此刻,站在一旁的夏世安惊得说不出话来了。
夏太后看向姬常,涂着鲜红豆蔻的手摸向了姬常的脸带着几分毒蛇吐信的意味道:“好啊,我做你的皇后,我们的孩子做太子,做未来的皇帝。”
“好!”
…………
此刻,宣室殿中,姬昭心情颇好地让福公公在自己的碧玉笔洗中养了两尾漂亮的金鱼。
一旁的福公公看着往笔洗中洒鱼粮的姬昭忍不住露出欣慰的笑容,陛下居然主动养小动物了,可见昨日自己的事办得不错。
就在姬昭喂鱼的时候,外面进来了一个宫人禀报道:“禀陛下,镇南王去了长乐宫向太后献书,听闻相谈甚欢,还屏退了左右,现在太后还留镇南王在宫中用膳。”
“相谈甚欢,屏退左右?”姬昭停下了喂鱼的动作,看向面前的宫人勾起了一个笑容,“还真是见不得人啊。”
原著之中,夏太后的侄女也没能爬床成功,只不过她活了下来,而夏太后和夏家被萧衍抓住机会狠狠地打压了一番,最后选择与镇南王合作谋反。
没想到,夏青鸾死了,夏家被他捧起来当靶子分裂世家,兜兜转转这么一圈,夏家还是和镇南王联系上了。
只不过,夏青鸾死了,谁又来当镇南王世子妃呢?夏家可没有第二个女儿了,也绝不愿意肥水流进外人田,让自己的外侄女和镇南王联姻。
姬昭有些好奇了,他们是用什么来保证双方不会过河拆桥的。
同时,姬昭看着和原著中一样的结果,他的手忍不住发抖。
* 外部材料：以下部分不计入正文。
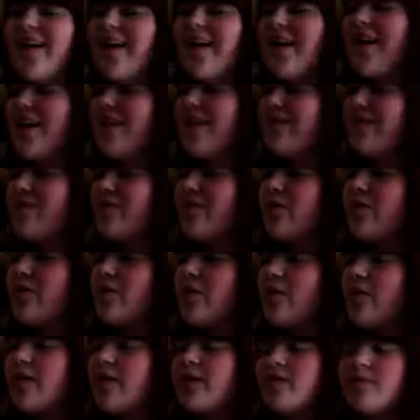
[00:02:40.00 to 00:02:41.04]
and fifth
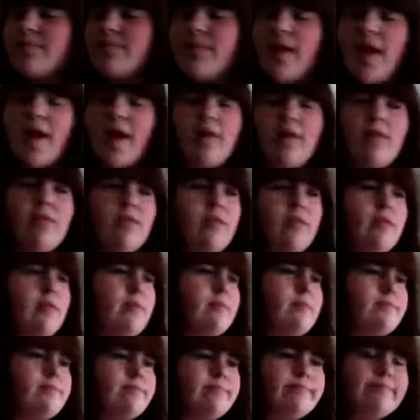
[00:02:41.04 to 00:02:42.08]
period is math.
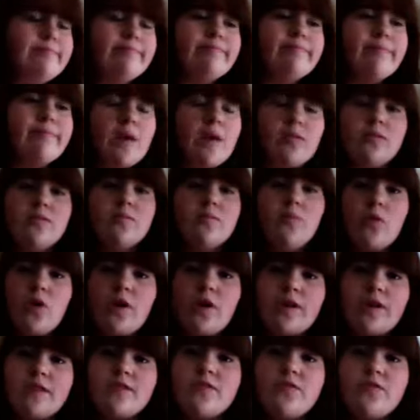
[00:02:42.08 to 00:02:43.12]
That was
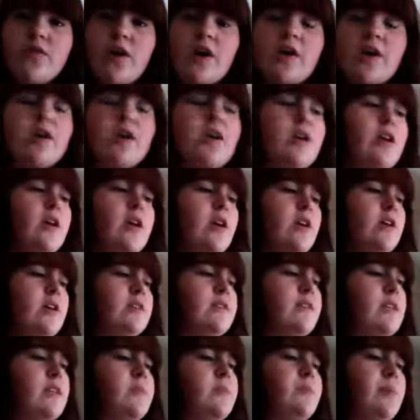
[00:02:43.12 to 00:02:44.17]
boring as fuck.
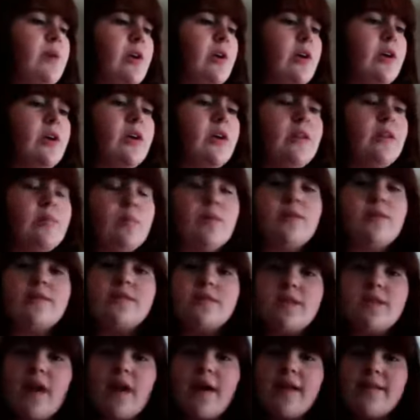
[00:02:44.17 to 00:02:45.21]
Sixth period was
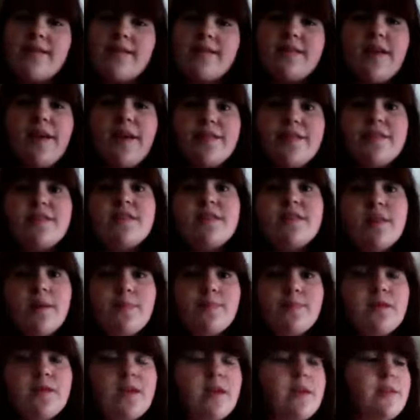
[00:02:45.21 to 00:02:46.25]
science. I
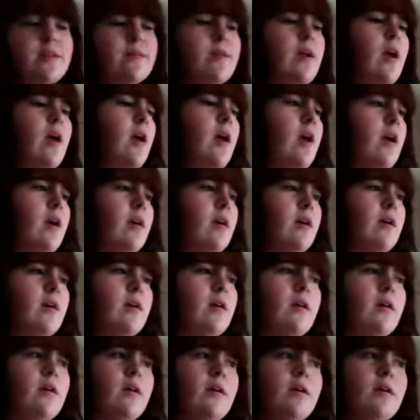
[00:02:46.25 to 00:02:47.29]
skipped it.
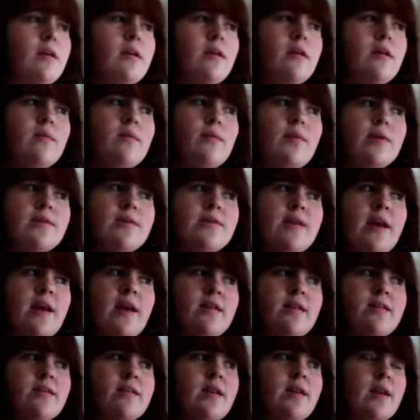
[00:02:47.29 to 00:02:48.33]
Was
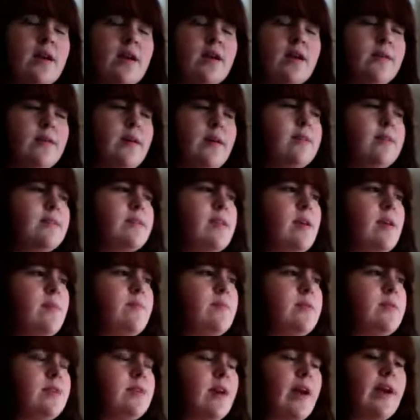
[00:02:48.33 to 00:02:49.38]
that? Yeah, I
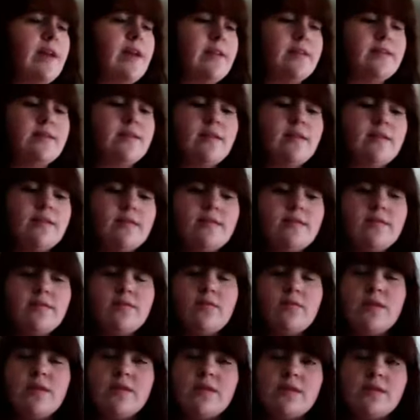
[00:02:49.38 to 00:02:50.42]
skipped science because
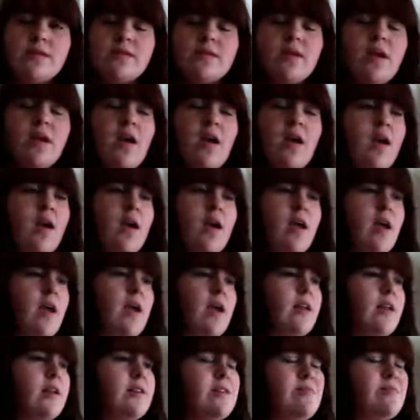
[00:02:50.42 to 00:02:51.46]
reasons.
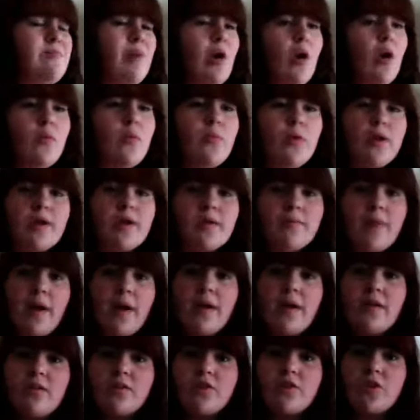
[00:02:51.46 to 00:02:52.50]
And I did my homework, my
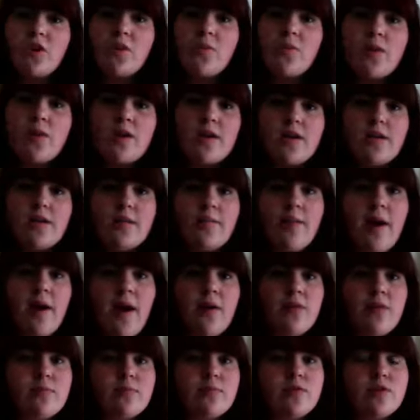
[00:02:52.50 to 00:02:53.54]
English homework, in the
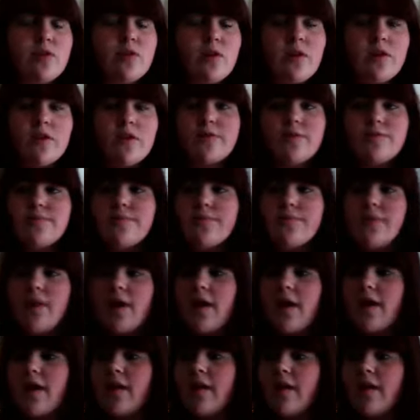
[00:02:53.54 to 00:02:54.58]
bathroom stall,
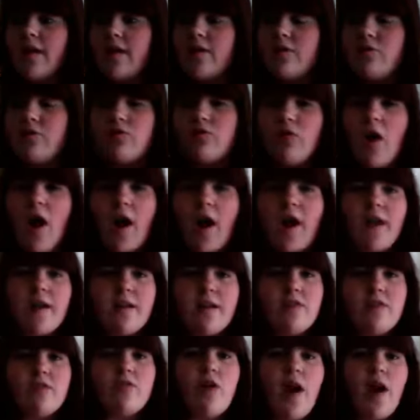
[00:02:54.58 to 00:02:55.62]
and I
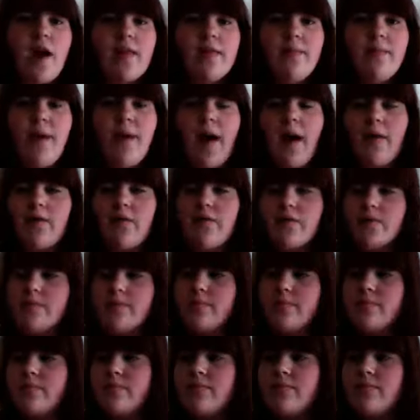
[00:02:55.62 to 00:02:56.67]
cried. I cried in the
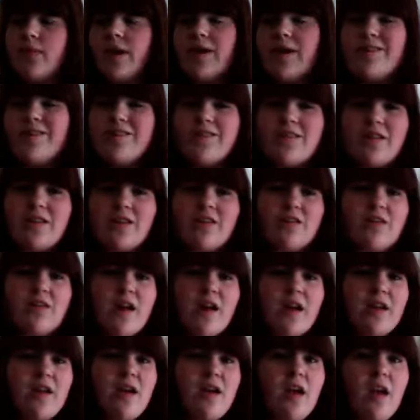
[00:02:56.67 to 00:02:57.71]
bathroom. Why did I just tell you
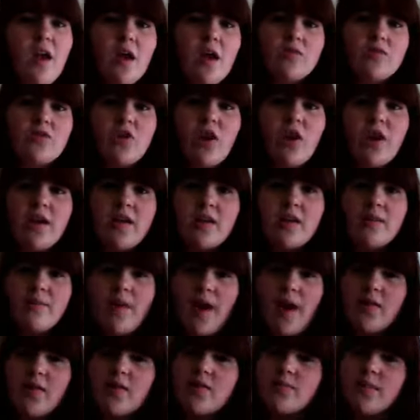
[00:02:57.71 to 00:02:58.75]
that? I was crying in the
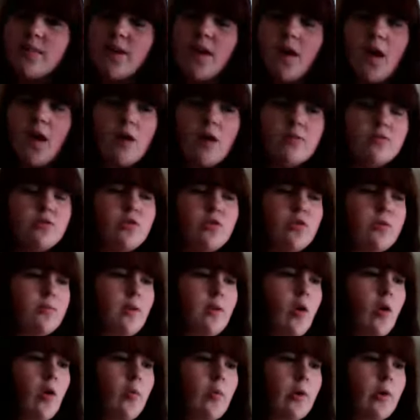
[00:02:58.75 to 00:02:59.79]
bathroom. I was doing my
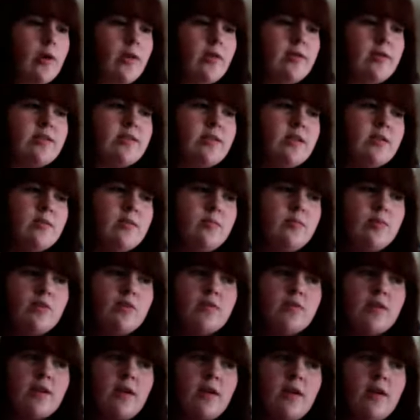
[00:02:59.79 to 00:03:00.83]
homework and listening to
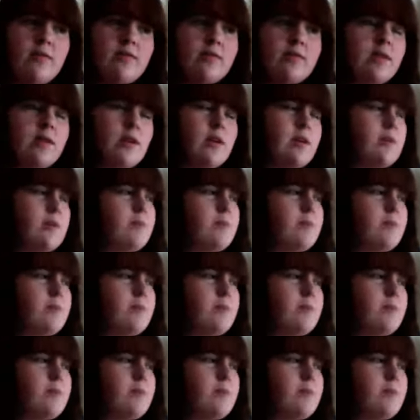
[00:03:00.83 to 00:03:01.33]
music. I was like,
片刻之后,他看向福公公:“siri,你相信命运吗?”
无论付出什么努力,做出什么举动,即便过程不一样,命运都会将其带到它所预定好的结局。
那一刻,姬昭的眼前仿佛浮现了熊熊大火,他用美酒和灯油点燃了纱幔,大火很快便波及了周围的宫室,几乎在一瞬间华美壮阔的未央宫与他一同在火海之中焚烧。
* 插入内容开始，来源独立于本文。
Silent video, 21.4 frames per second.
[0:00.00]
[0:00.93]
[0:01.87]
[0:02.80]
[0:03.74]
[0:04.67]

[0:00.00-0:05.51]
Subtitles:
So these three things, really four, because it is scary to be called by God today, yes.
黑夜之中火光冲天,远方传开了起义军攻破城门的声音,城门杀声震天,而附近是太监宫女逃命的声音,好多人在哭在喊叫,在求救,吵得他头好疼,好疼!
这是命运吗?无论做出什么改变,他都会死吗?
姬昭睁大双眼,他想要透过重重火光看清楚命运究竟什么?让他来到这个世界,顶替了原主,那为什么不让他活!
一瞬间,姬昭打翻了面前的笔洗,碧玉碎裂,水珠飞溅,那两尾漂亮的金鱼也从天堂跌落到了地狱。
站在姬昭身旁的福公公惊骇无比:“陛下!”
宫人们看见姬昭变得猩红的双眸,纷纷瑟瑟发抖,害怕得躲到了柱子后面?
“可是又发病了?”福公公连忙想要伸手去触碰姬昭的手臂。
“滚!”话音落下,一柄锋利的匕首从姬昭衣袖中滑出,被姬昭紧紧地捏在手中,锋利的刀尖直指福公公,“我没病!我没病!我不会死!”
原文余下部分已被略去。